Evan was sorry. He was so sorry that he thought he could feel his own heart, beating inside Jordan's as he jumped into Jordan's body.
But I don't have time to be sorry,
he thought.

He turned Jordan's body around and ran. Angela screamed after him, but he didn't stop. He dodged the waves of students, knocking into several, and burst through the front doors.

Jordan fought hard. There were no words, but there was anger. It boiled through Jordan's body, and Evan barely maintained control.

He ran into the street, as fast as Jordan's strong, athletic legs would take him. Rain pelted his body, but he ignored it. The houses got thinner and the yards got bigger, until the yards turned into fields.

He was soaked through, but he didn't stop until he reached a tall chain-link fence with a faded yellow sign that said
PRIVATE KEEP OUT.

Evan stared through the fence and across the field. He was breathing heavily from running, and from the fight that was going on inside.

He wasn't sure exactly where the goo was, and the field was bigger than he remembered. The rain had changed everything. Pools of mud and water filled every dip. Had he walked straight into the middle, or had he veered off to the side? The grass was tall, and anything in it was hidden from view. But he didn't have time to waste. He had to just go look for it. He grabbed on to the fence and started to pull himself up.

But Jordan's body was different from Evan's. He was too big, not skilled enough at climbing. The water didn't help him. His feet slipped from the wires and he fell back to the ground, nearly twisting his ankle and covering himself in mud.

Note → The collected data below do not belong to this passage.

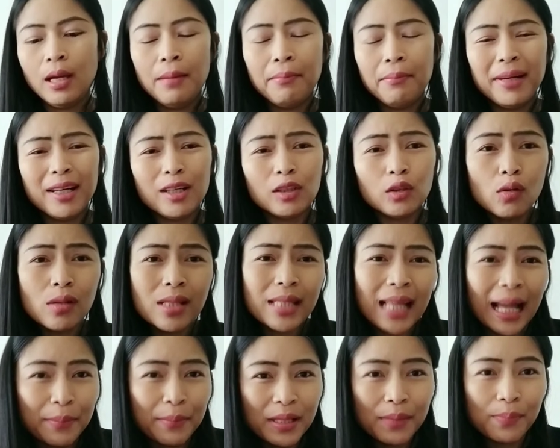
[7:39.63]
มันก็ต้อง
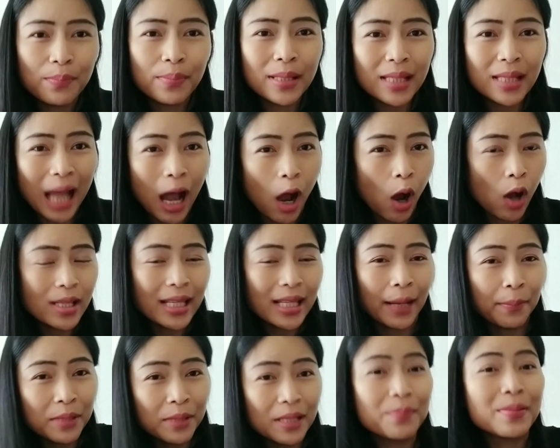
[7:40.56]

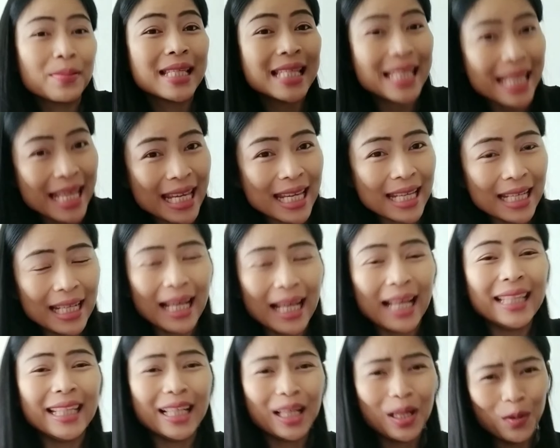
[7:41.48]
33 34นะคะ
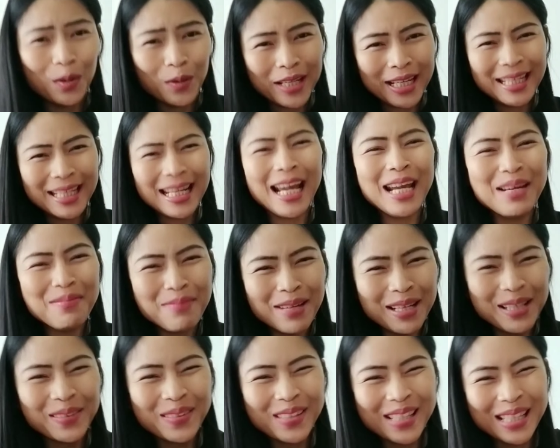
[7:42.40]
แต่เขาคิดให้เม
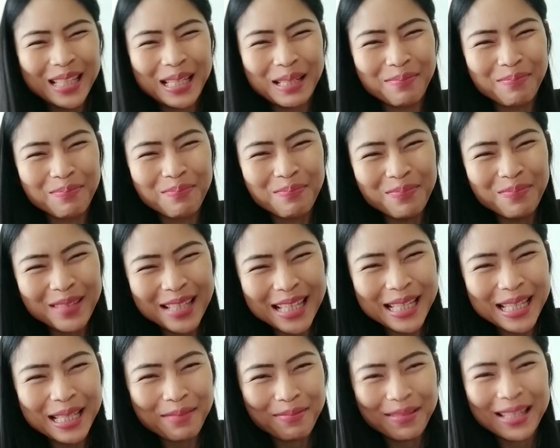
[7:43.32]
นู10
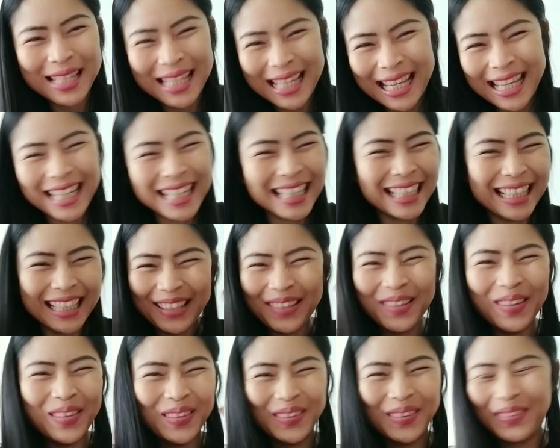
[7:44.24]
24ก็เลยง
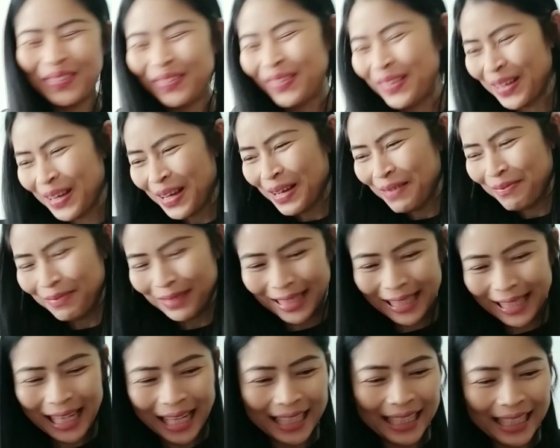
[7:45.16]
งเหมือน
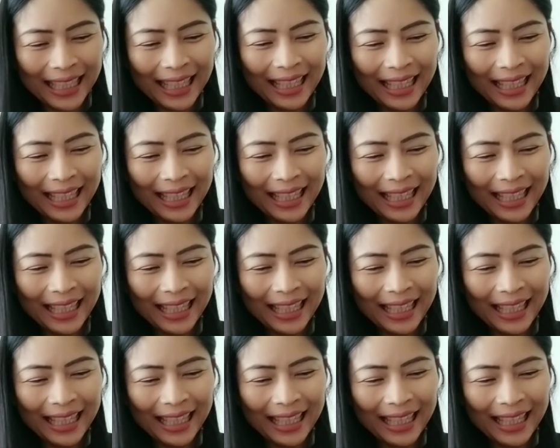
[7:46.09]
กันนะ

Evan thought back to when he had climbed the fence as himself. He tried to remember how it had felt. How his hands had moved and where his feet had planted. He tried to expand inside Jordan. He had been controlling Jordan's movements, but his primary focus had been on Jordan's mind. Now he moved down, into the rest of Jordan. He pushed his focus into Jordan's muscle and bone, replacing Jordan's feelings with his own.

He jumped onto the fence again. This time he was able to hang on. He wasn't as good as when he'd been Evan, but he clambered up and dropped heavily over the top into the mud.

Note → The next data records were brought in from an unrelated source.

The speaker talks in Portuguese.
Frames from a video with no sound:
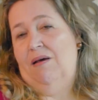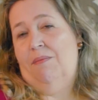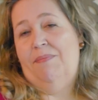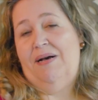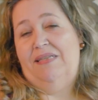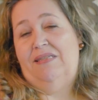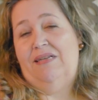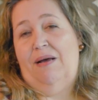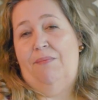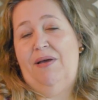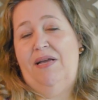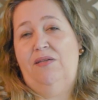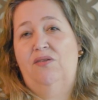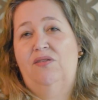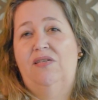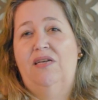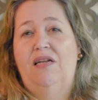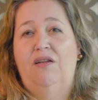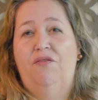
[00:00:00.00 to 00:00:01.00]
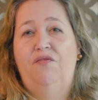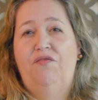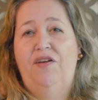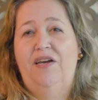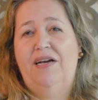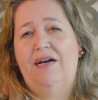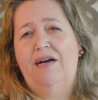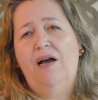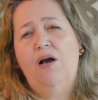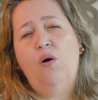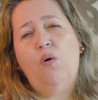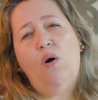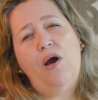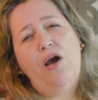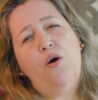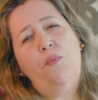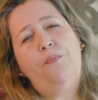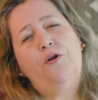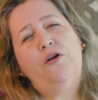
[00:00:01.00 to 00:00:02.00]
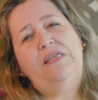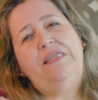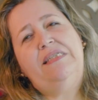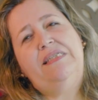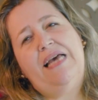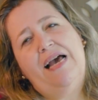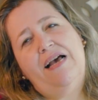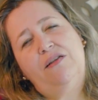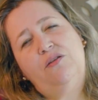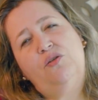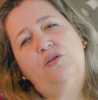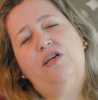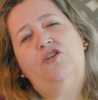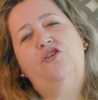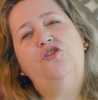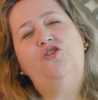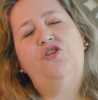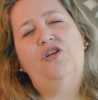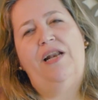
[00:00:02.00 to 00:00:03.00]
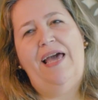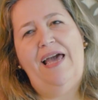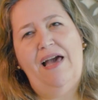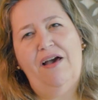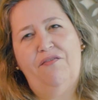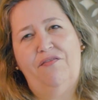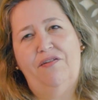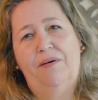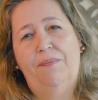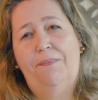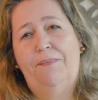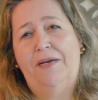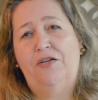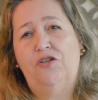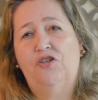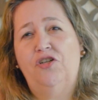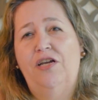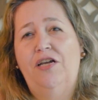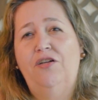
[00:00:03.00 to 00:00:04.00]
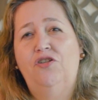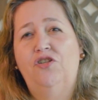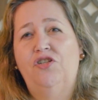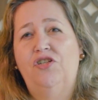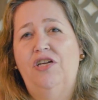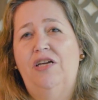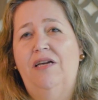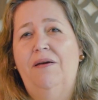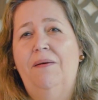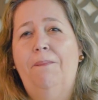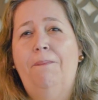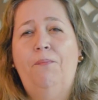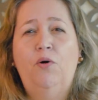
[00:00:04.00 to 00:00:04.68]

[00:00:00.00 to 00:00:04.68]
Basicamente significa qual é o processo que a gente leva para a gente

Suddenly, Jordan turned back to the fence. He grabbed on to it with both hands and began pulling himself up again, then slipped and dropped back to the ground.

Evan pushed back into Jordan's head, willing to take control again. But Jordan fought him more than ever. Their minds thrashed around each other. Without real muscles, there was only will. And Jordan's fear rose to Evan's desperation.

I'm going to be eaten!
Evan thought.
I'm going to die!

Something came back from Jordan, but there were no words. It was a scream in Evan's mind that vibrated through him into their shared skull.

Jordan's body turned toward the field, back toward the fence, then back again. He stopped with one hand on the fence and the other reaching away from it, like two giants were pulling on his tiny arms. His face was tightened in a grimace.

I am not going to die!
Evan thought. He threw himself, whatever he was, against his rival. They knocked around inside the body, mixing with each other in a vapor of steaming souls.

Jordan fought hard, but Evan had more experience. Just as Evan would have no chance in a basketball game, Jordan was no match for an experienced body stealer. Evan turned and tore and thrust Jordan away.

He let go of the fence and ran the body through the grass, faster than he had ever run. In the middle of the field, he turned and looked wildly around him. Where was it? He ran to the left, then to the right. Where was the puddle deeper? Where was the mud pink?

Jordan was still pushing. Evan couldn't hold on for much longer. Then he saw it. A faint pink glimmer to the left and back, toward where the field met the forest. He ran to it and nearly pitched over the edge but pulled back from it just in time, staring down into the pit.

How could he
do
this? No one deserved this!
But they'll eat me!
he thought.
They'll eat me alive!

Jordan pushed, thrusting Evan down into the body. Jordan whipped around too quickly. His feet tottered on the edge of the pit and his arms waved. Evan thrust himself into Jordan's brain, but it was too late. Jordan fell backward into the goo.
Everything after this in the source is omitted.